To let her spirit shine through the rules and decorum she'd become imprisoned by.

Then once again, her heart staged a perilous rebellion, raising a battle cry that drowned out common sense, trampled the hallowed halls of reason.

What was the use of a life of decorum if she never lived?

Recklessly, she gazed at the board until she saw something she might never have seen if it hadn't been for this discordant tune running through her veins. She pulled her fingers away from the piece she'd been considering and boldly moved her queen into harm's way.

Jack's eyes widened. "Are you sure about that?"

"Very much so," she said confidently.

He moved as she'd guessed he would, taking her queen and striding forward, thinking he had her cornered. "Check."

Miranda feigned surprise. Then coolly reached down and moved the pawn he'd overlooked. "Checkmate."

He did a double take, staring down at the board as if he couldn't believe it, and then up at her as if he was seeing her for the first time. "Miss Porter! You surprise me… yet again."

She couldn't speak, afraid as she was of what sort of nonsense would come from her lips, come racing forth from her fast-beating heart.

Pippin rose from her chair and came over to look at the chessboard, studying the pieces. "What a masterful game, Miss Porter. I didn't know you played."

"I did as a young girl," she confessed. "Actually, it has been years."

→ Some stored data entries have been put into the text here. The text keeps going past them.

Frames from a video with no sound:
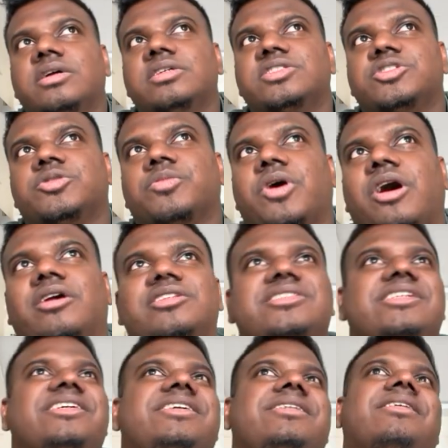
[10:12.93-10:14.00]
So
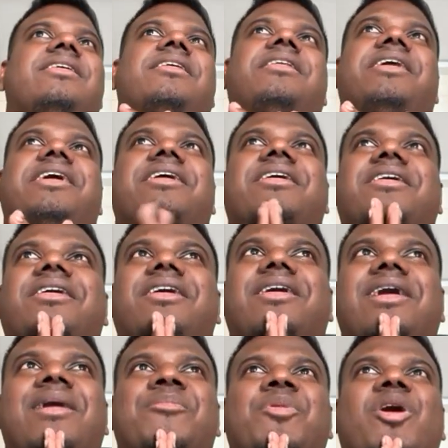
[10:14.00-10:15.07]
honestly,
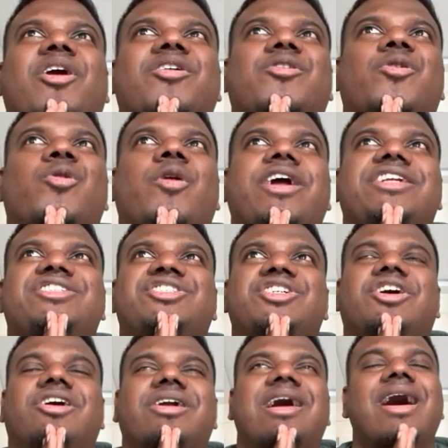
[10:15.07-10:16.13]
I'm not quite
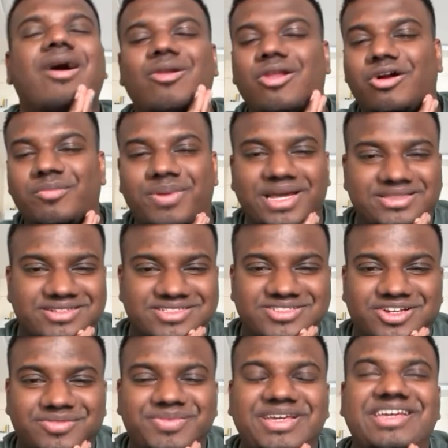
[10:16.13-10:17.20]
sure how long Python is
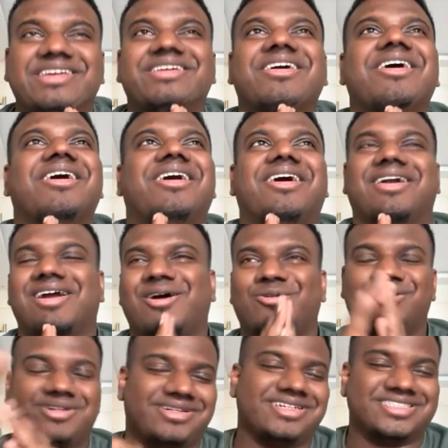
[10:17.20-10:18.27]
going to be
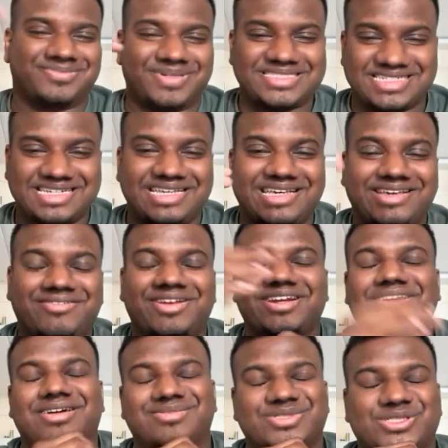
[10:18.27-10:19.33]
around, especially when
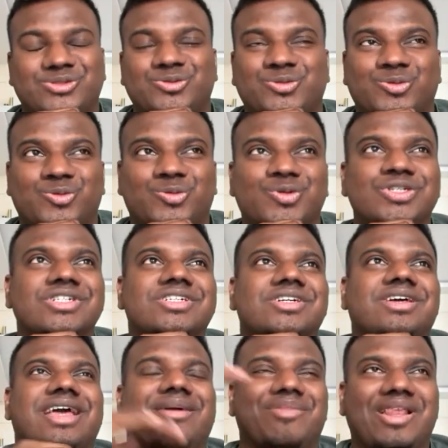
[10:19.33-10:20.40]
it comes to
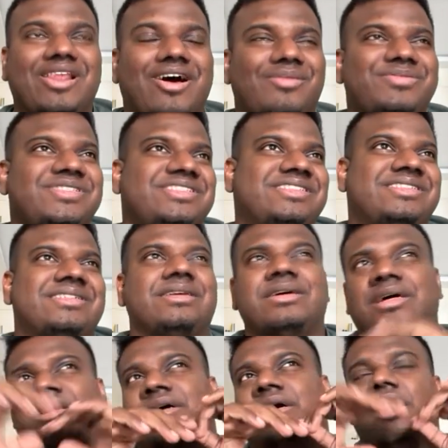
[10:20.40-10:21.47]
MLOps.
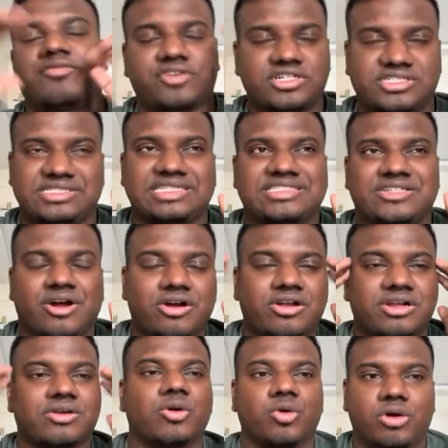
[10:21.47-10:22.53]
Of course, it's not
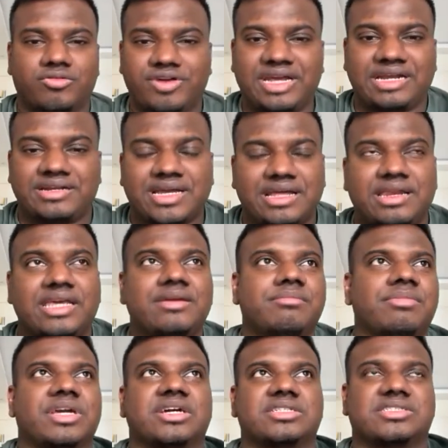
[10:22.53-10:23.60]
going to go away entirely
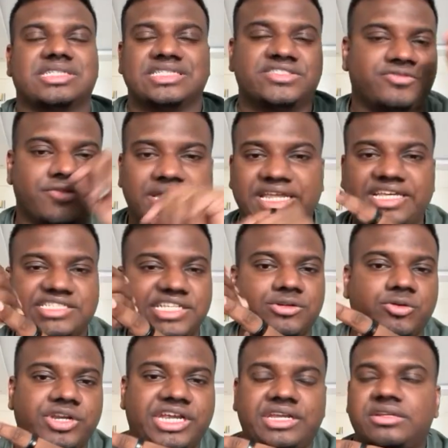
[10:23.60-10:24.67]
because it's very easy
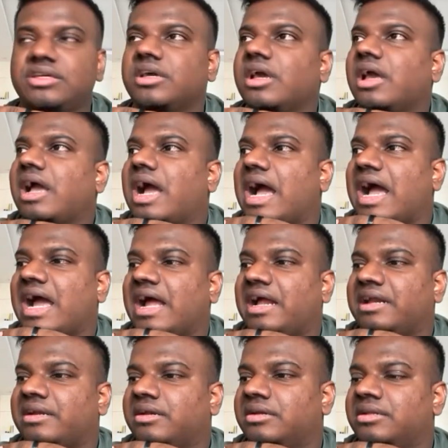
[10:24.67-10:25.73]
to read,
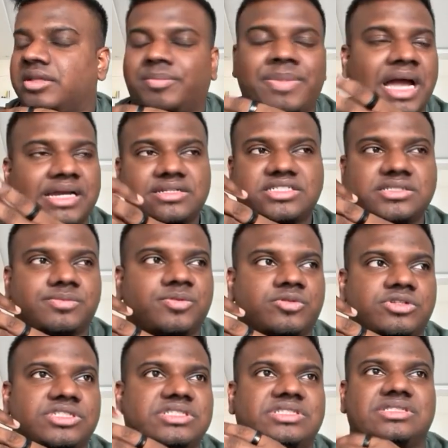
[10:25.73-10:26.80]
and the package
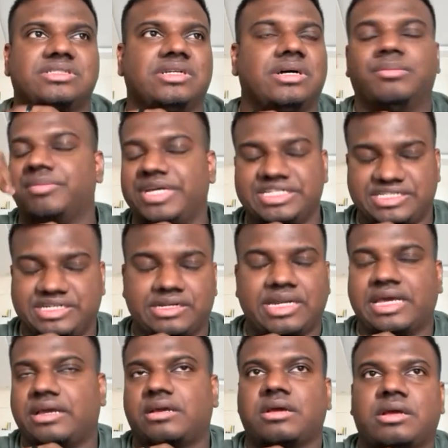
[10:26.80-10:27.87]
support is amazing.
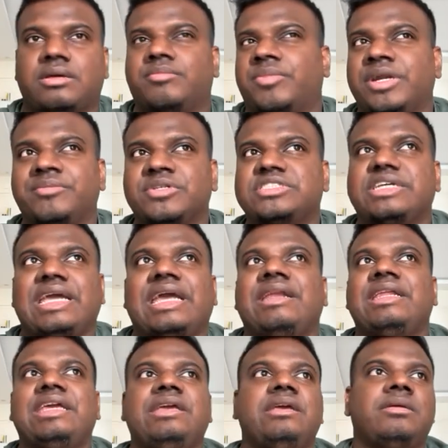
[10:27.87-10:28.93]
Like pretty much
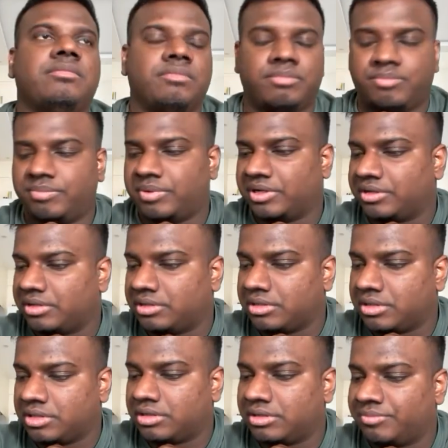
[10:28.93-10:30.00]
any
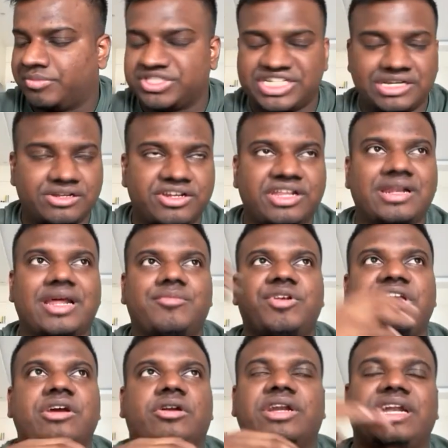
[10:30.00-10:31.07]
machine learning
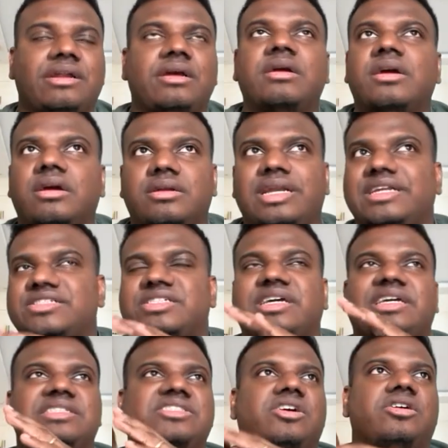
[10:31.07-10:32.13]
library or data
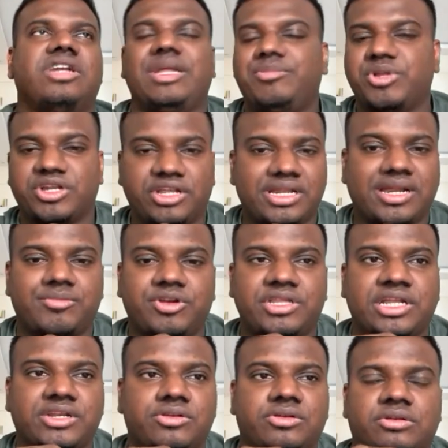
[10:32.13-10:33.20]
science or deep learning library
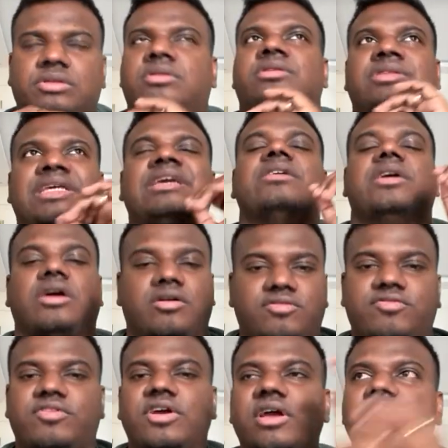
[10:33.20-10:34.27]
that you think of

"You obviously haven't lost the skill," Jack said, still looking at the board, replaying the moves and trying to discover how he had failed to see the entrapment that had been his downfall. When he came to the point where he'd been distracted, he nodded, then grinned at her. "What other secrets do you possess, Miss Porter?"

Miranda felt his probing question down to her toes. As if he were trying to strip her naked. Worse yet, before she could come up with a starchy reply to set him down a bit, Tally answered for her.

"She dances beautifully, my lord," the girl told him.

More like lied.

Miranda's gaze swiveled toward the cheeky little matchmaker. "I do not!" she exclaimed.

Felicity waded in to add to her sister's case. "Miss Porter is infamously modest about her accomplishments. It is why she was the perfect decorum teacher."